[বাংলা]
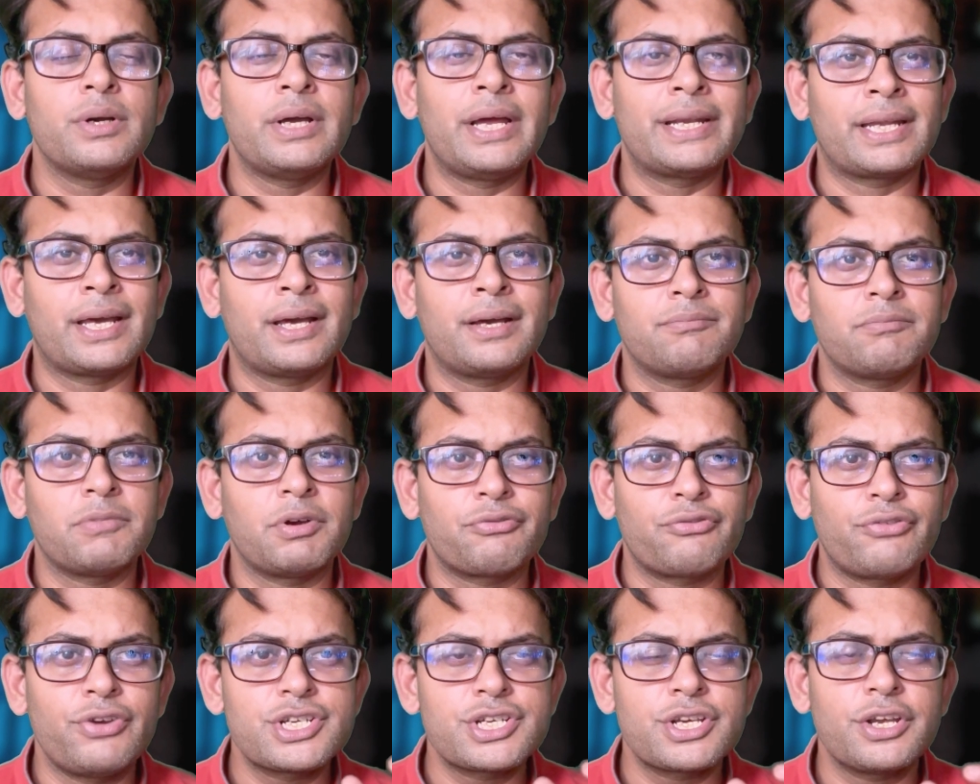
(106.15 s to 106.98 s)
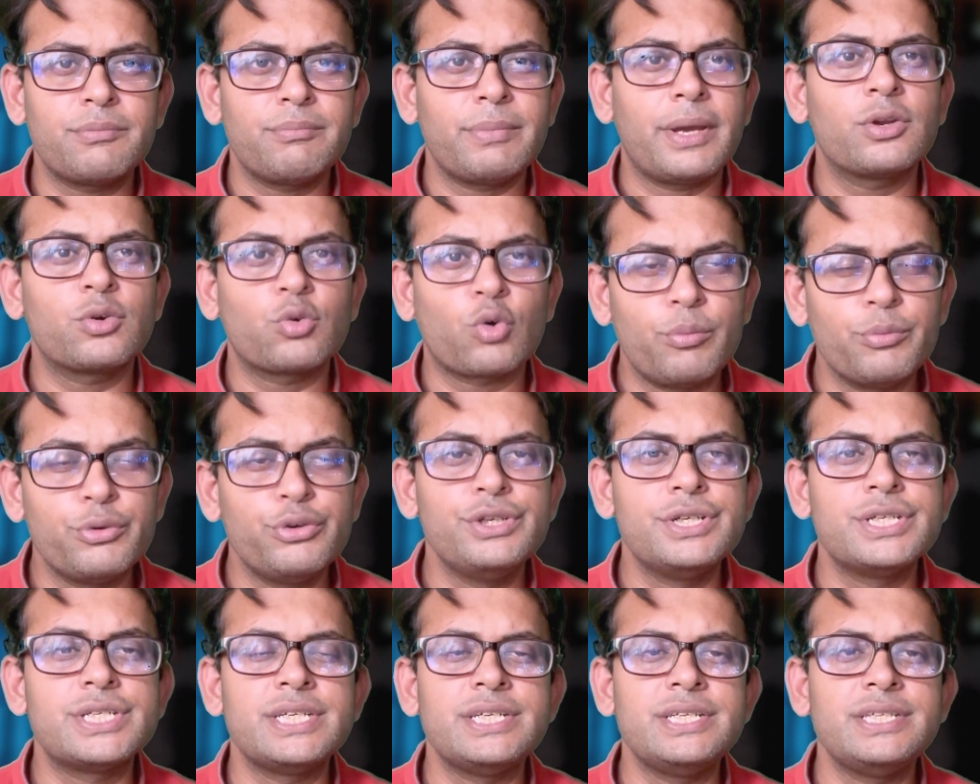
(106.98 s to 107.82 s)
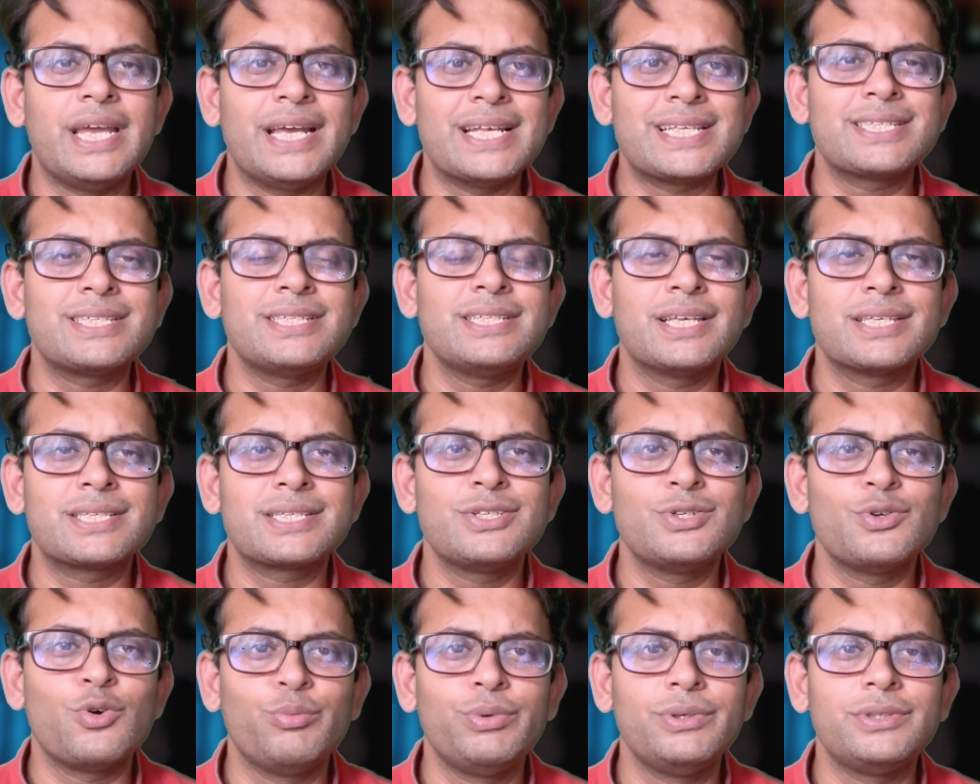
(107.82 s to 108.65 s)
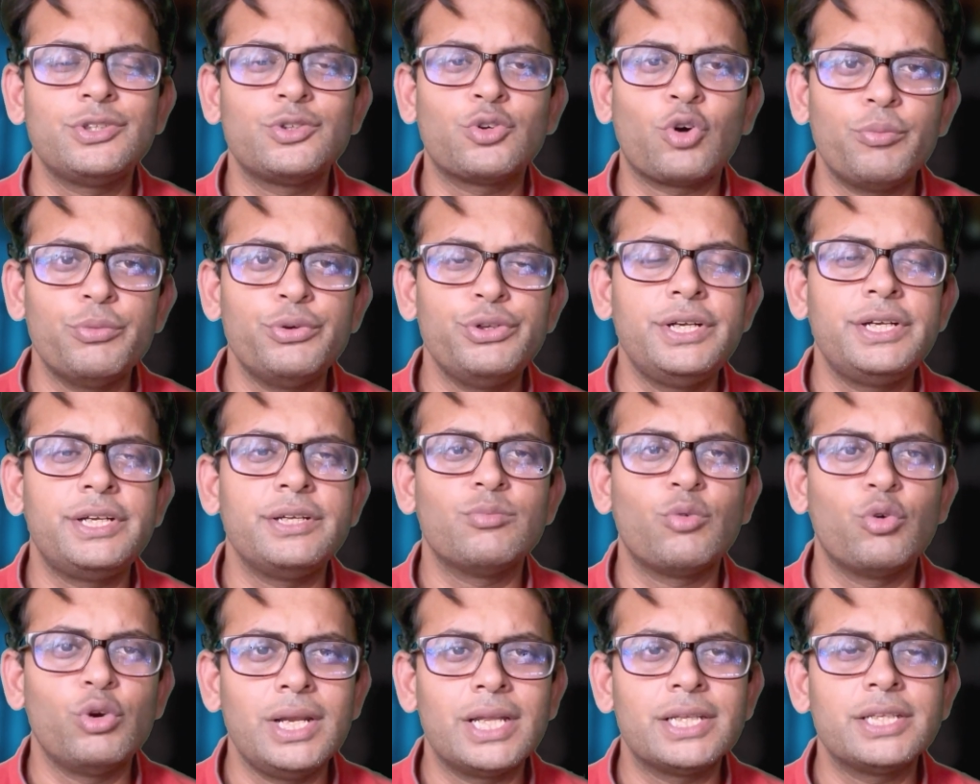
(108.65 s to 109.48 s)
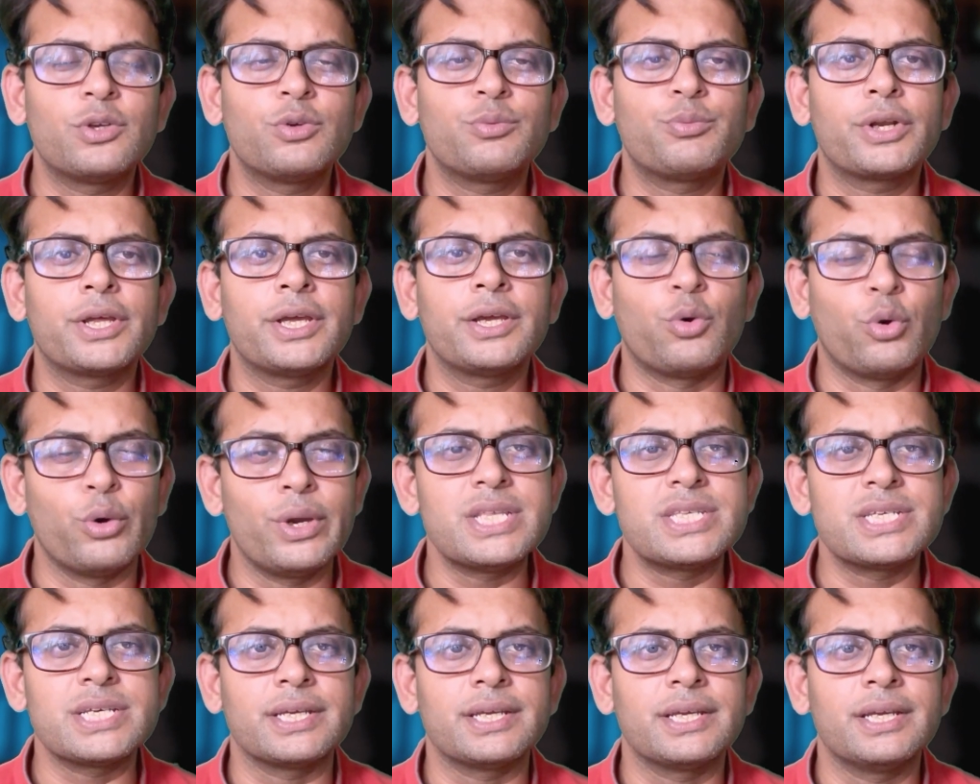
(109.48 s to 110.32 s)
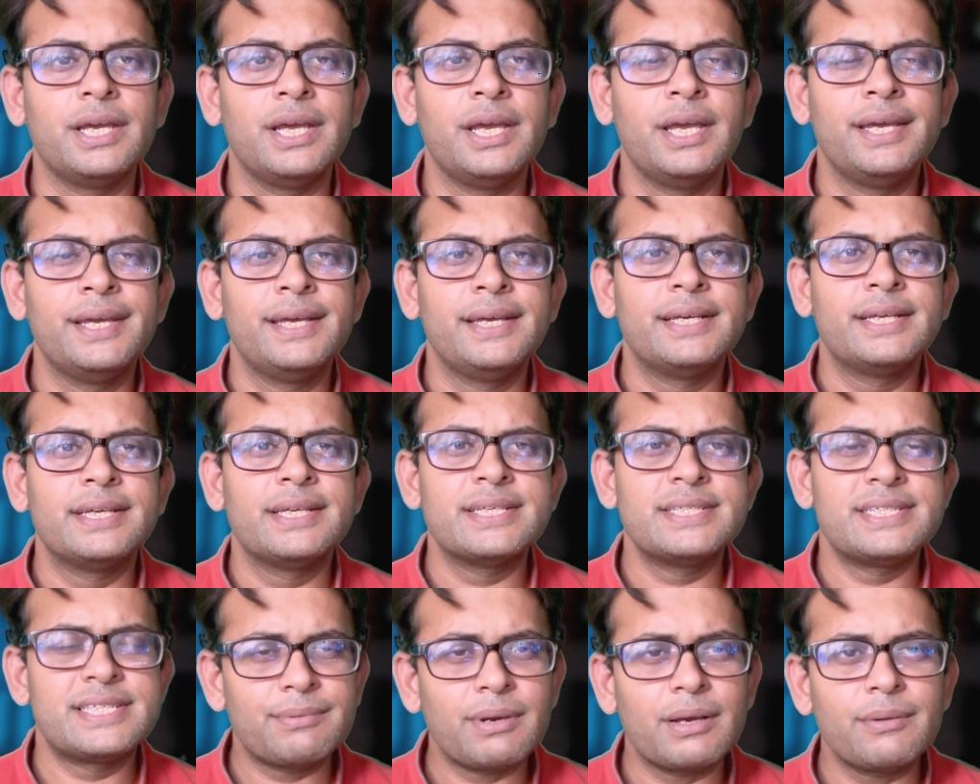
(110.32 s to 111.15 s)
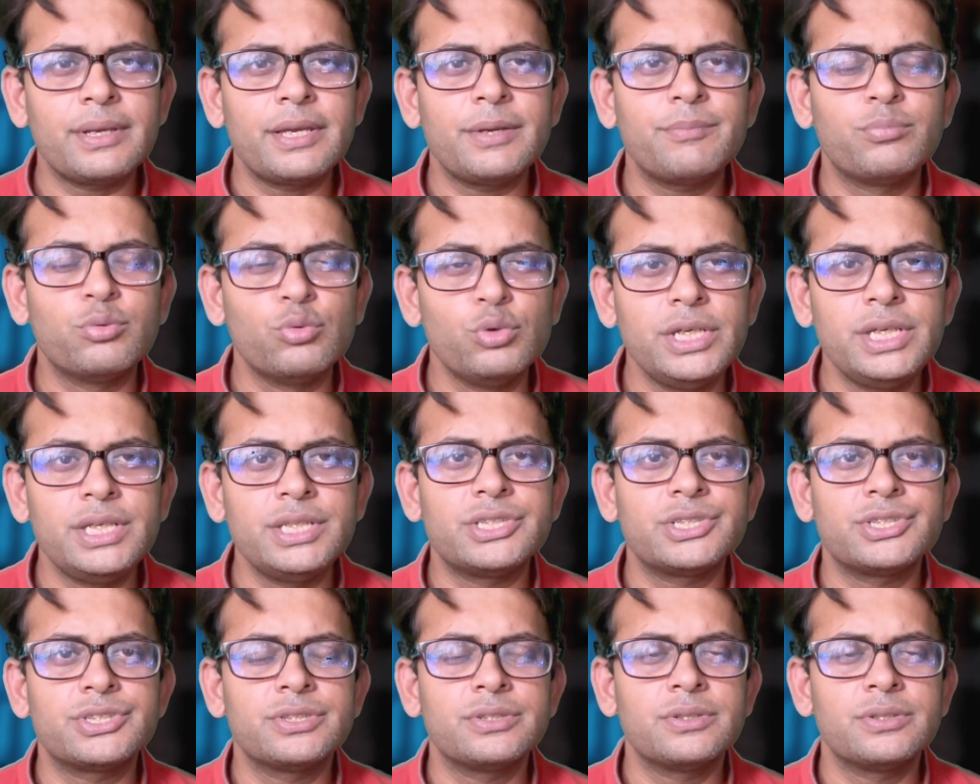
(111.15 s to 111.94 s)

একটা ফিশারম্যান কমিউনিটি এসসি এসটি ওবিসি কমিউনিটি মহিলাদের উপরে হয়েছে যেভাবে পুলিশ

● **Exercise goal**
Only the lines from the one containing "(106.15 s to 106.98 s)" through the last line of the data above, both included, belong in the reply, each restated exactly and without pictures.

● **Response box**
(106.15 s to 106.98 s)
(106.98 s to 107.82 s)
(107.82 s to 108.65 s)
(108.65 s to 109.48 s)
(109.48 s to 110.32 s)
(110.32 s to 111.15 s)
(111.15 s to 111.94 s)

একটা ফিশারম্যান কমিউনিটি এসসি এসটি ওবিসি কমিউনিটি মহিলাদের উপরে হয়েছে যেভাবে পুলিশ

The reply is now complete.